A conference committee earlier in the day put a ban on the death penalty back into the bill, setting up their colleagues for politically tricky votes on the controversial topic on the final day of the session.
The House in April passed by one vote the original version of House Bill 1274, which would have ended capital punishment and used the savings to build a cold-case task force within the Colorado Bureau of Investigation.
The Senate, which had not voted the death-penalty proposal up or down, earlier this week took out the death-penalty ban and instead implemented a $2.50 fee on anyone convicted of a traffic, misdemeanor or felony offense to pay for grants to local police jurisdictions.
In his first comments on the bill, Gov.
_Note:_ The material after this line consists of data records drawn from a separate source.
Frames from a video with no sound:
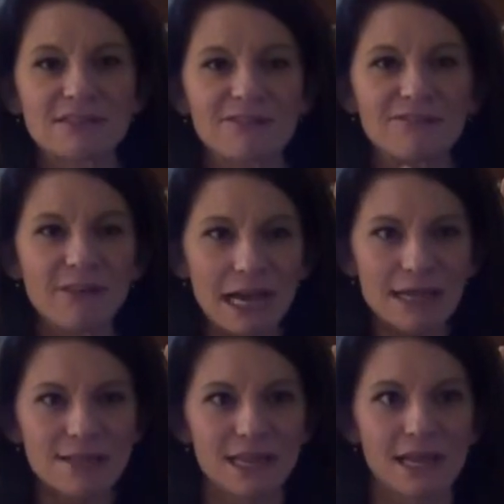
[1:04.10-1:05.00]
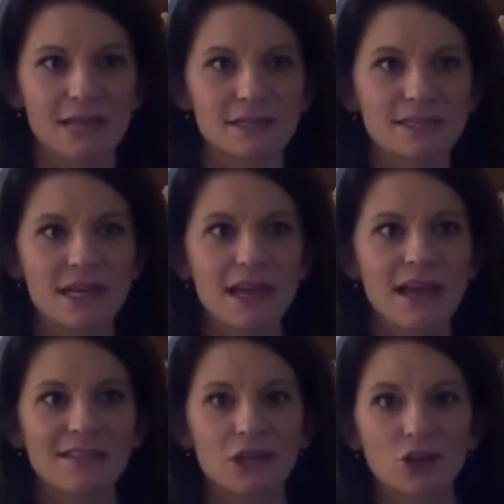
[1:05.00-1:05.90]
find things
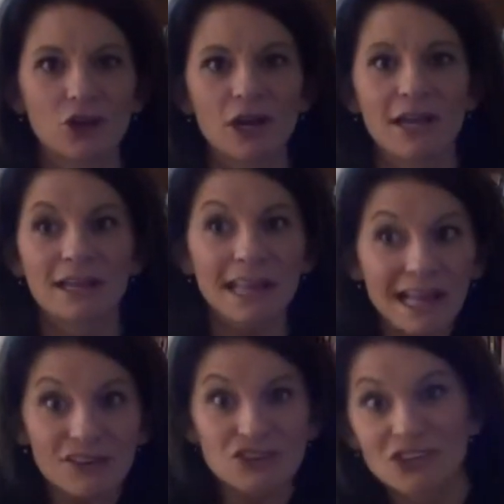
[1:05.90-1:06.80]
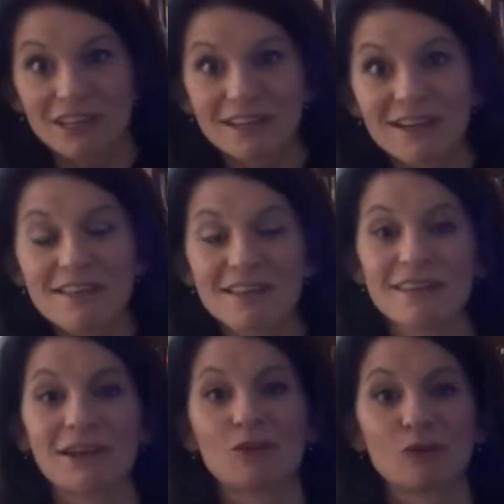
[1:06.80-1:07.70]
that are catchy that
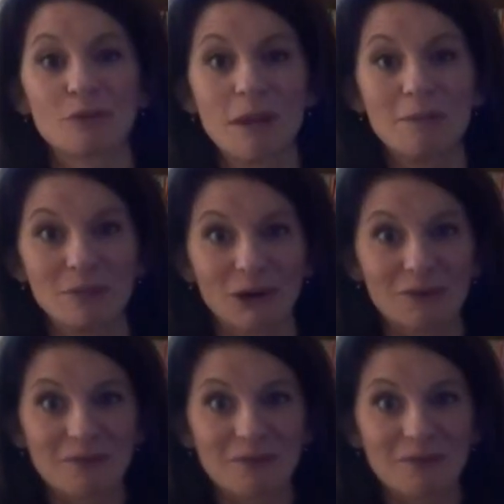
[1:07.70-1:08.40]
they can remember.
Bill Ritter said today that he thought the death penalty should not have been tied to funding cold cases.
"Those are two separate issues, and I told the sponsor of the bill they were wrong to do that," he said. "You don't get a pure debate about either."
The governor, who previously served as district attorney in Denver, had been criticized for not saying where he stood on the bill.
Ritter, a Democrat, pointed out that his predecessor, Republican Bill Owens, at times was silent on big issues. "You wait it out, and you let the debate happen because you can so influence a very important debate," he said.
Ritter also pointed out that the bill had changed three times in three days, including the Senate stripping the death-penalty provision.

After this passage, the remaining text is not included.